7. Warranties and Representations
7.1 Warranties. As of the Effective Date, each Party warrants to the other Party that it has the full power and authority to enter into and assume all of its obligations under this Agreement. As of the Effective Date, Dynavax warrants to CEPI that the following statements (“Warranties”) are true and correct:
(a) it has not received any written communication from any third party claiming or alleging that the manufacture, use or sale of the Dynavax Adjuvant infringes, misappropriates or violates the intellectual property, privacy or publicity rights of any third party, and it is not aware of any issued patent of any third party that would be infringed by the manufacture, use or sale of the Dynavax Adjuvant; provided, however, that Dynavax makes no warranty or representation whatsoever, and hereby disclaims all warranties and representations, that the manufacture, use or sale of any CEPI Partner Vaccine will not infringe, misappropriate or violate the intellectual property, privacy or publicity rights of any third party; and
(b) none of Dynavax, nor any officer or employee of Dynavax, has been debarred or is subject to debarment by any regulatory authority.
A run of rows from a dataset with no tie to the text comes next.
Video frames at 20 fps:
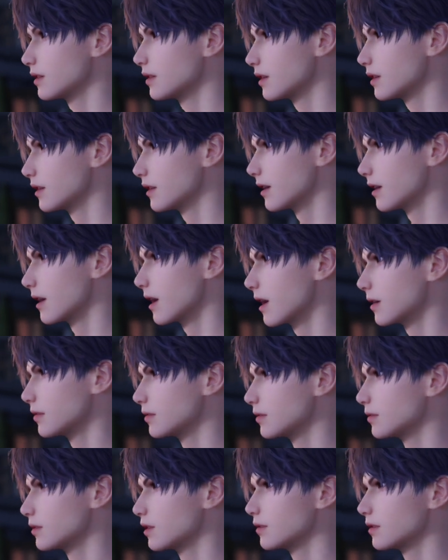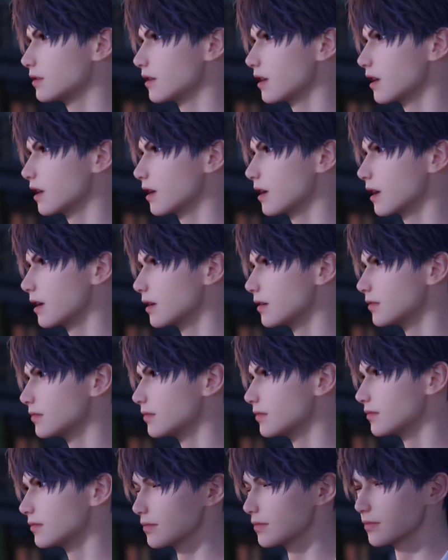Looks like it came from over there.
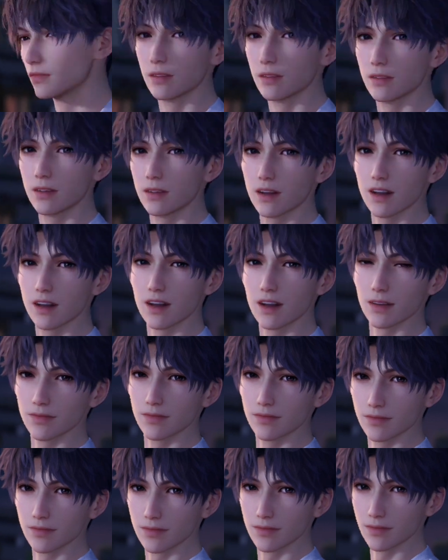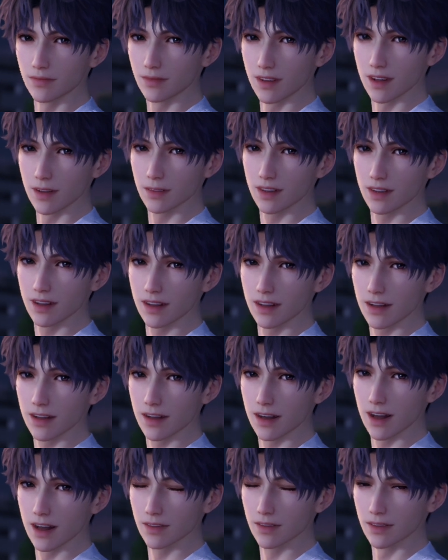Come on, why don't we check it
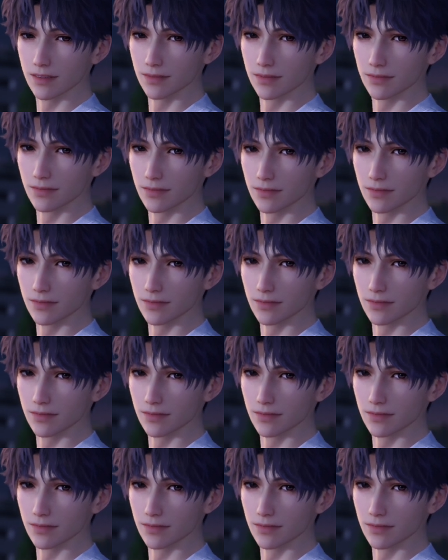out?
Dynavax shall obtain similar written assurances from the Dynavax CMO that neither the Dynavax CMO, nor any officer or employee of the Dynavax CMO, has been debarred or is subject to debarment by any regulatory authority.
7.2 Representations. Dynavax represents that it will comply with the following statements (“Representations”):
(a) Dynavax will ensure that its staff exercise reasonable skill and care and at least the level of care, diligence and skill of their profession that other professionals in the same discipline would in the same or similar circumstances in relation to the Project;
(b) Dynavax will ensure that all activities performed by or on behalf of Dynavax under this Agreement have been performed in accordance with all Applicable Laws, including the CEPI Third Party Code where applicable, GMP and the Quality Agreement; and
(c) Dynavax will ensure that no funding received from CEPI pursuant to this Agreement or any Supply Agreement (if applicable) will be directly used to benefit individuals or entities associated with terrorism.
7.3 Continuing Obligation. Dynavax acknowledges a continuing obligation to promptly disclose to CEPI if Dynavax is not in compliance with the foregoing Representations and Warranties or if the Dynavax CMO cannot give similar assurances.
7.4 Disclaimers. EXCEPT AS EXPRESSLY STATED IN THIS AGREEMENT, NO REPRESENTATIONS OR WARRANTIES WHATSOEVER, WHETHER EXPRESS OR IMPLIED, INCLUDING WARRANTIES OF MERCHANTABILITY, FITNESS FOR A PARTICULAR PURPOSE, NON–INFRINGEMENT,ARE MADE OR GIVEN BY OR ON BEHALF EITHER PARTY, AND ALL REPRESENTATIONS AND WARRANTIES, WHETHER ARISING BY OPERATION OF LAW OR OTHERWISE, ARE HEREBY EXPRESSLY EXCLUDED.